▶ The problem: Keep the pictures out, please, and set down every record exactly.
(Dataset records Opens)
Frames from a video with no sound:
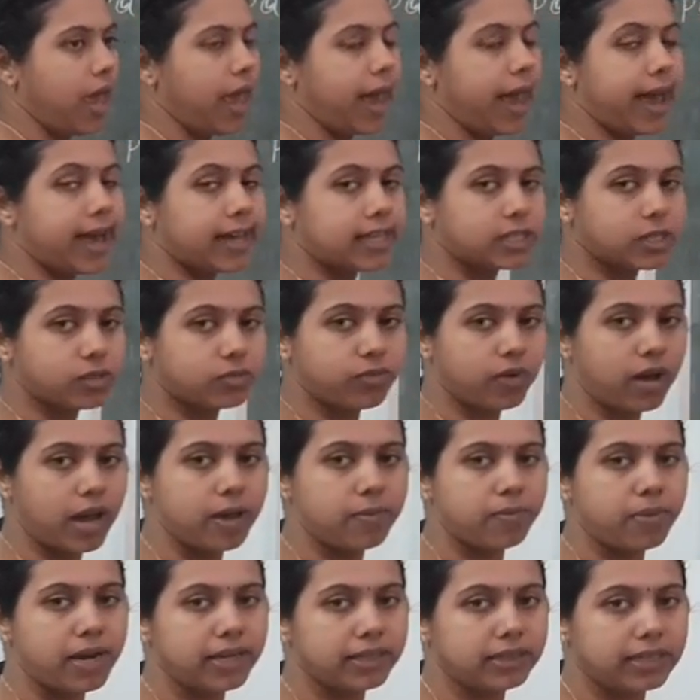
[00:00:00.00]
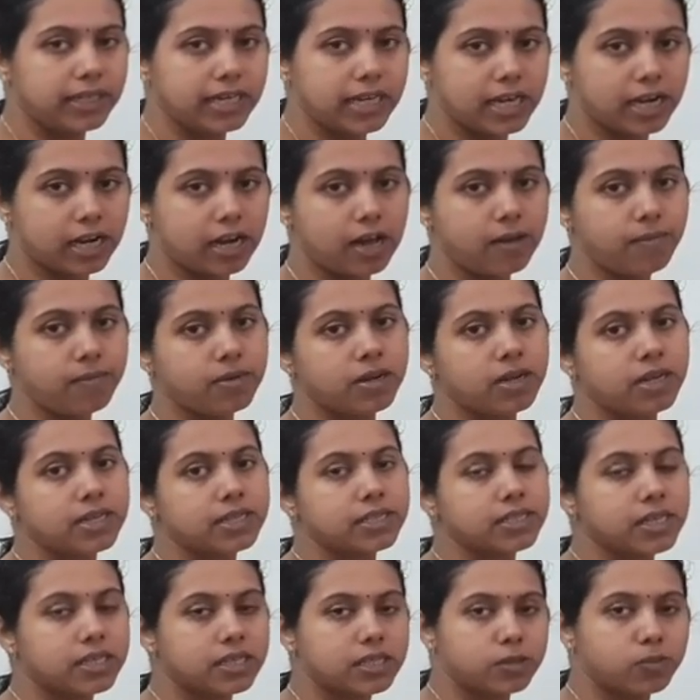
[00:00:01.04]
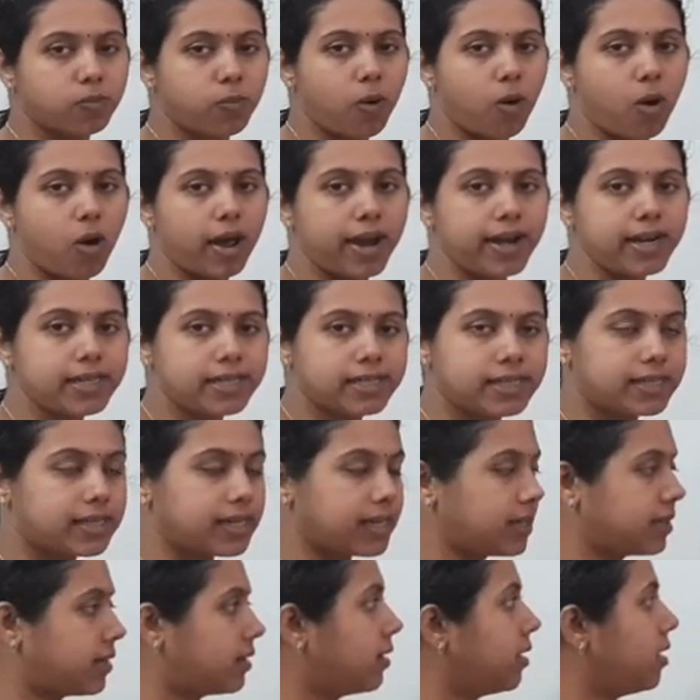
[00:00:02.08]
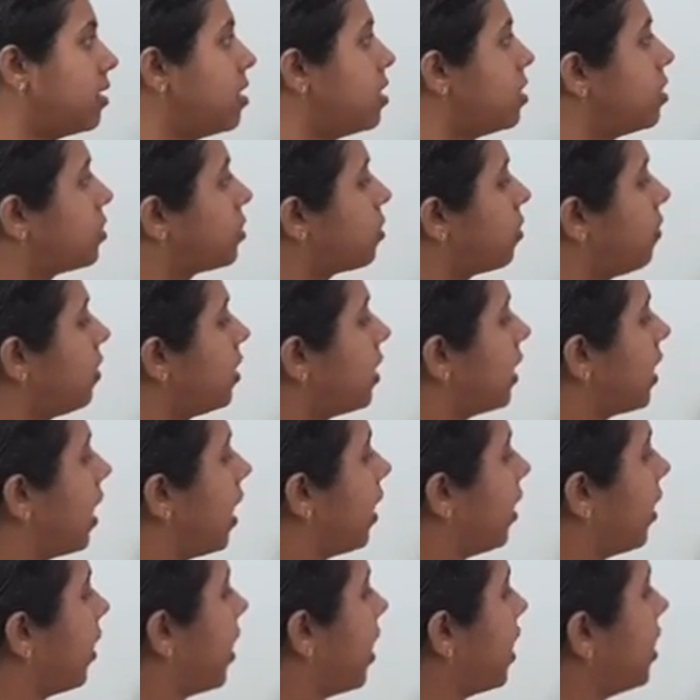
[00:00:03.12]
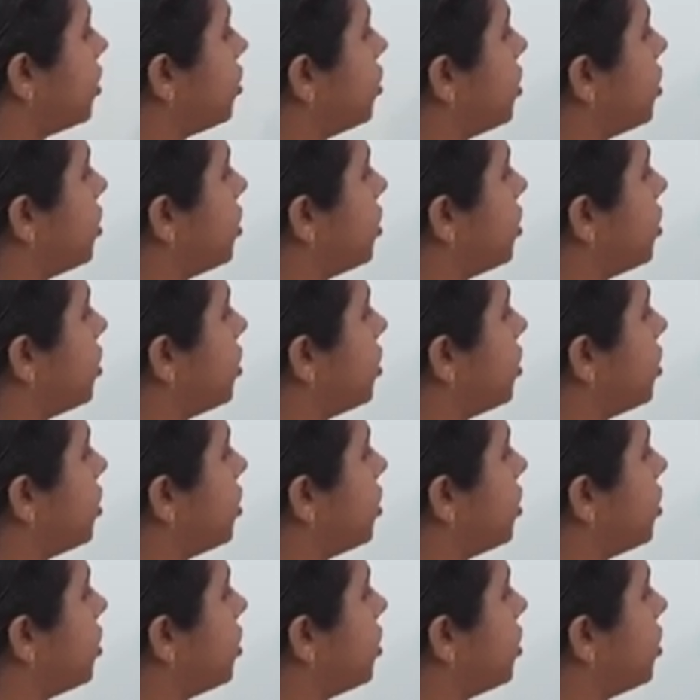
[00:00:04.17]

XY by theorem 6.6. So we can write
(Dataset records Closes)
▶ Result of the task:
Frames from a video with no sound:
[00:00:00.00]
[00:00:01.04]
[00:00:02.08]
[00:00:03.12]
[00:00:04.17]

XY by theorem 6.6. So we can write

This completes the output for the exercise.